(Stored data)
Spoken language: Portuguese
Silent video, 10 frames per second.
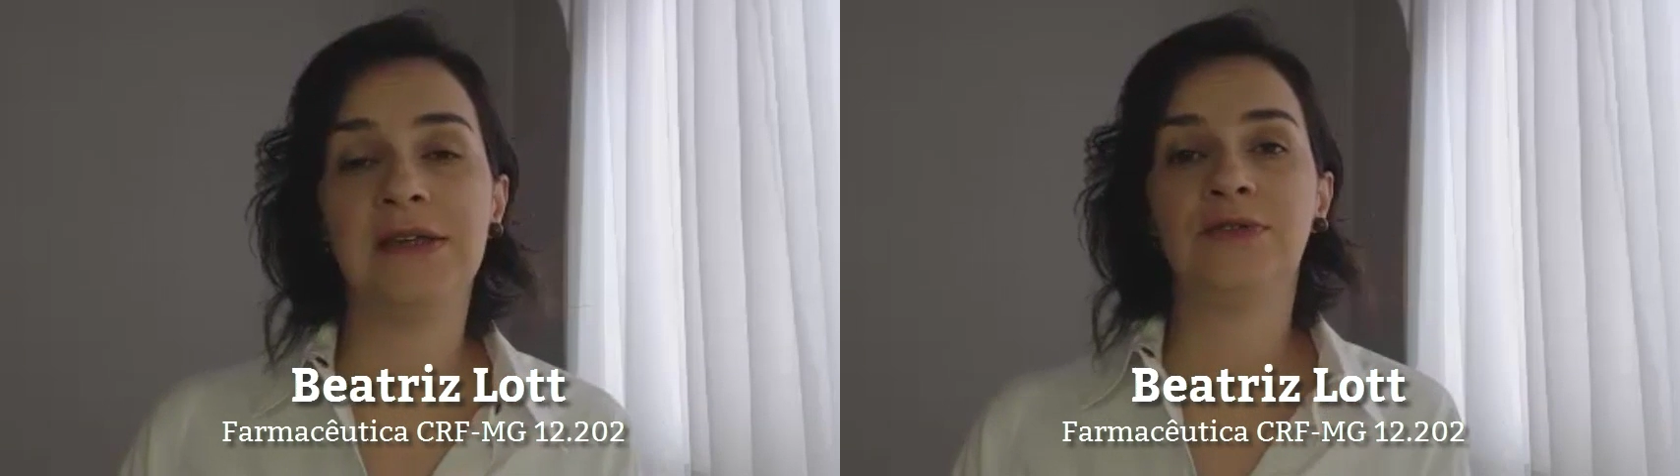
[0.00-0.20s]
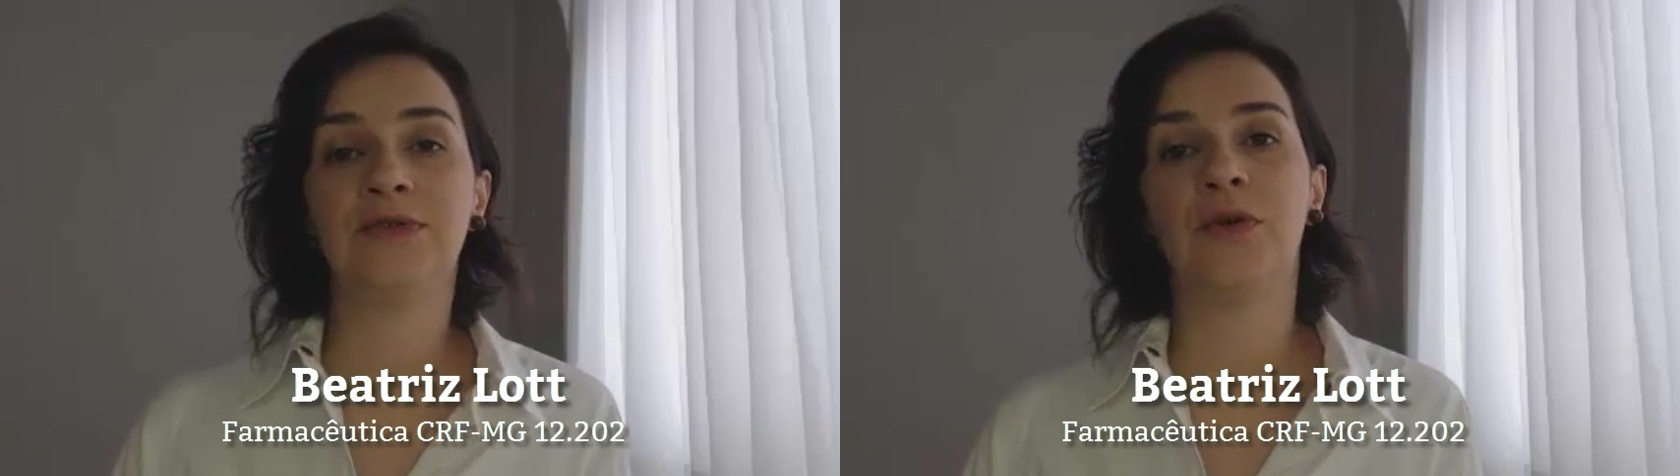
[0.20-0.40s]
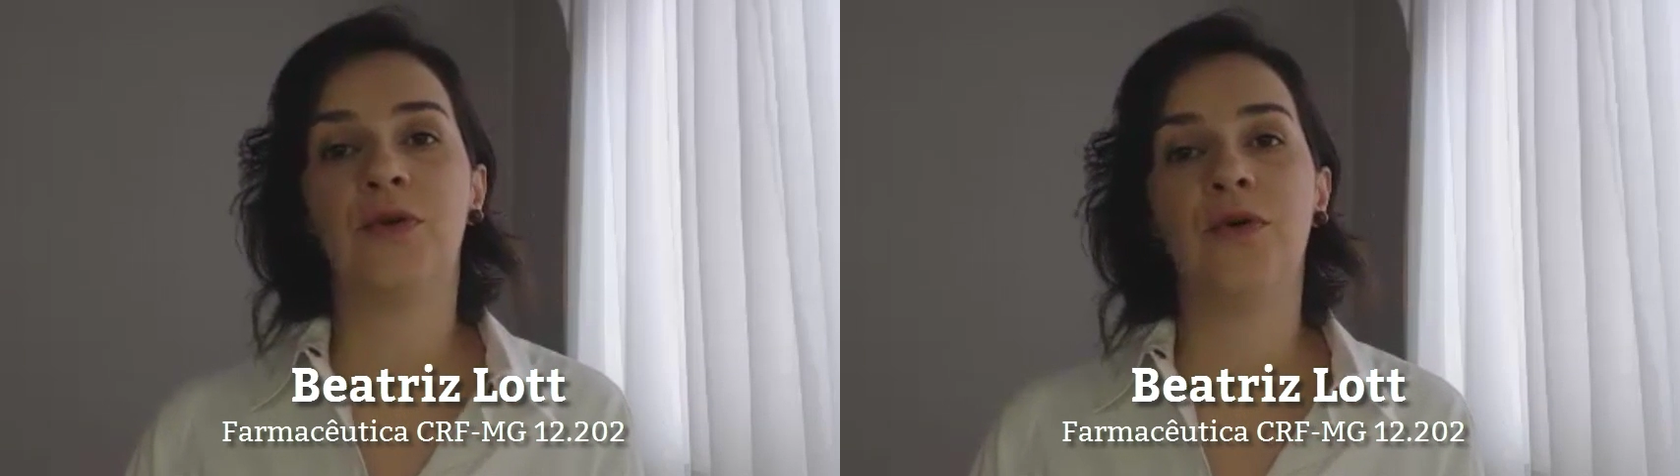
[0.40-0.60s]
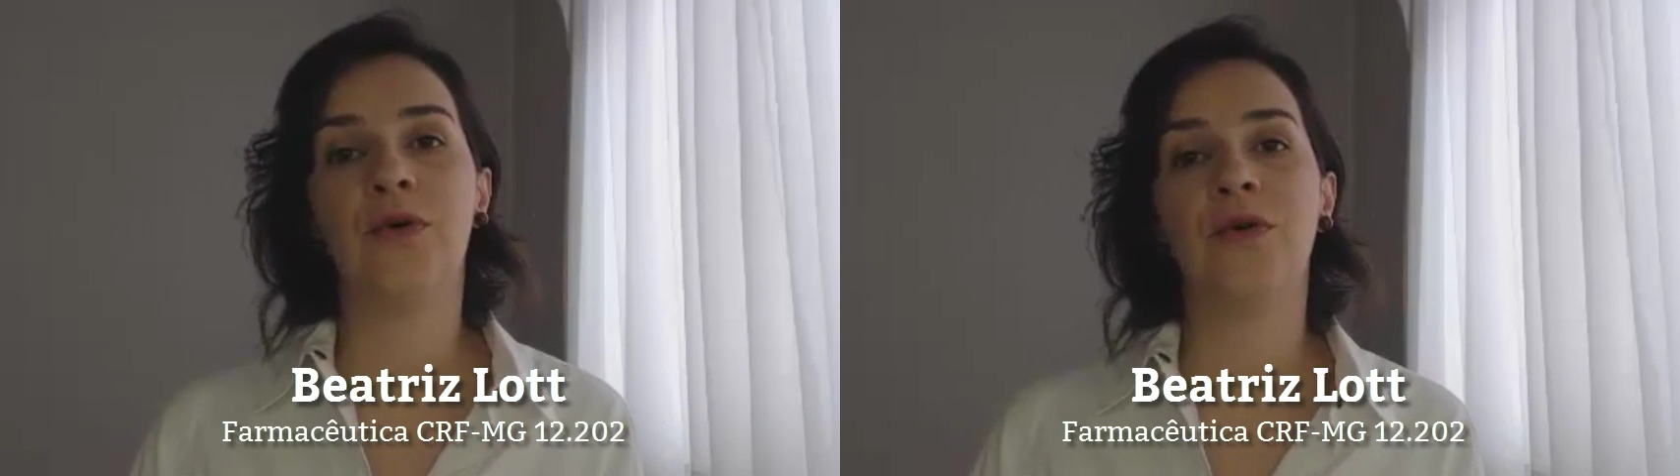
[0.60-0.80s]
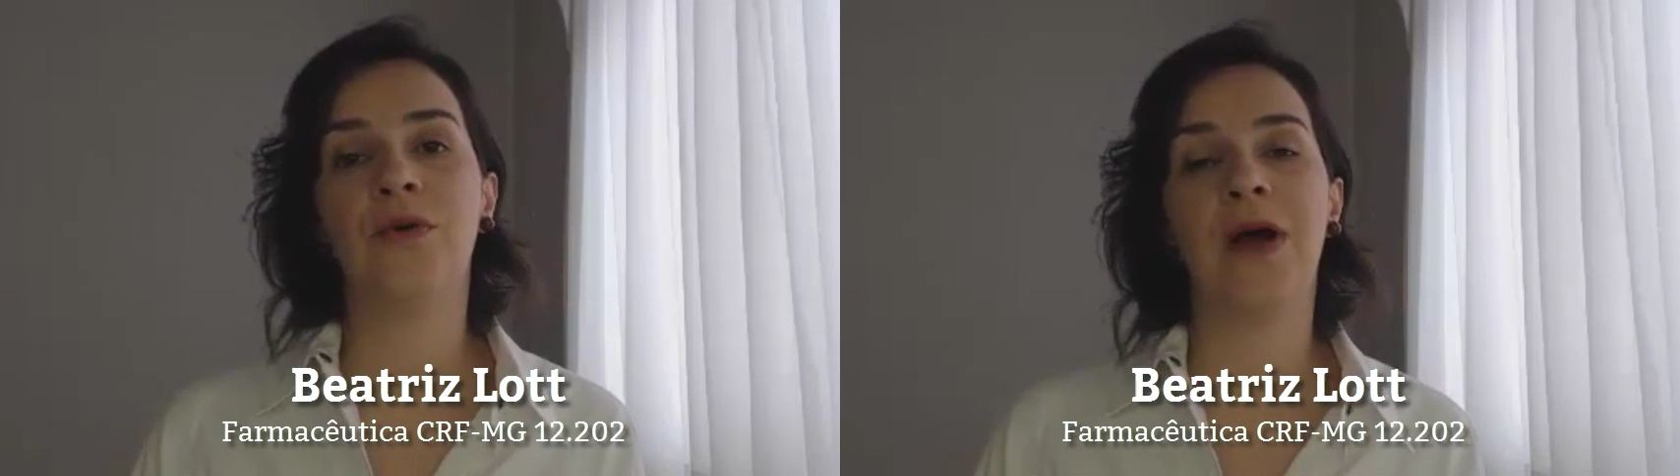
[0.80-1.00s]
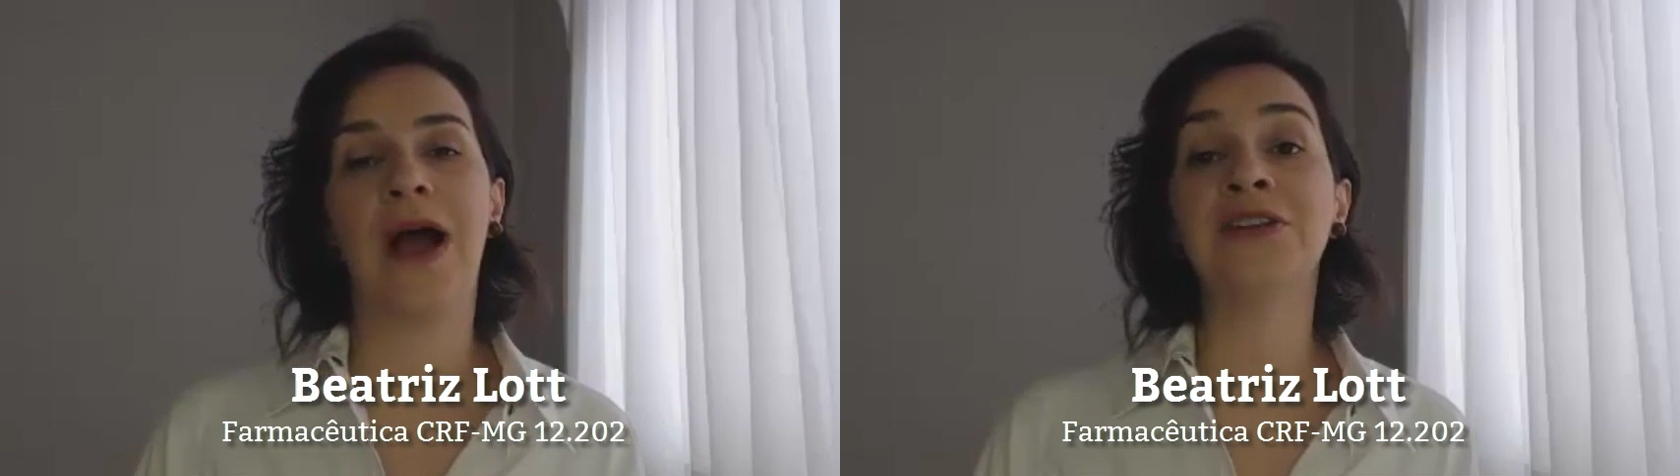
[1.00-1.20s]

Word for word: e sou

**EXERCISE INSTRUCTIONS**
Each line above should be returned exactly as it stands, minus any pictures.

**RESPONSE**
Spoken language: Portuguese
Silent video, 10 frames per second.
[0.00-0.20s]
[0.20-0.40s]
[0.40-0.60s]
[0.60-0.80s]
[0.80-1.00s]
[1.00-1.20s]

Word for word: e sou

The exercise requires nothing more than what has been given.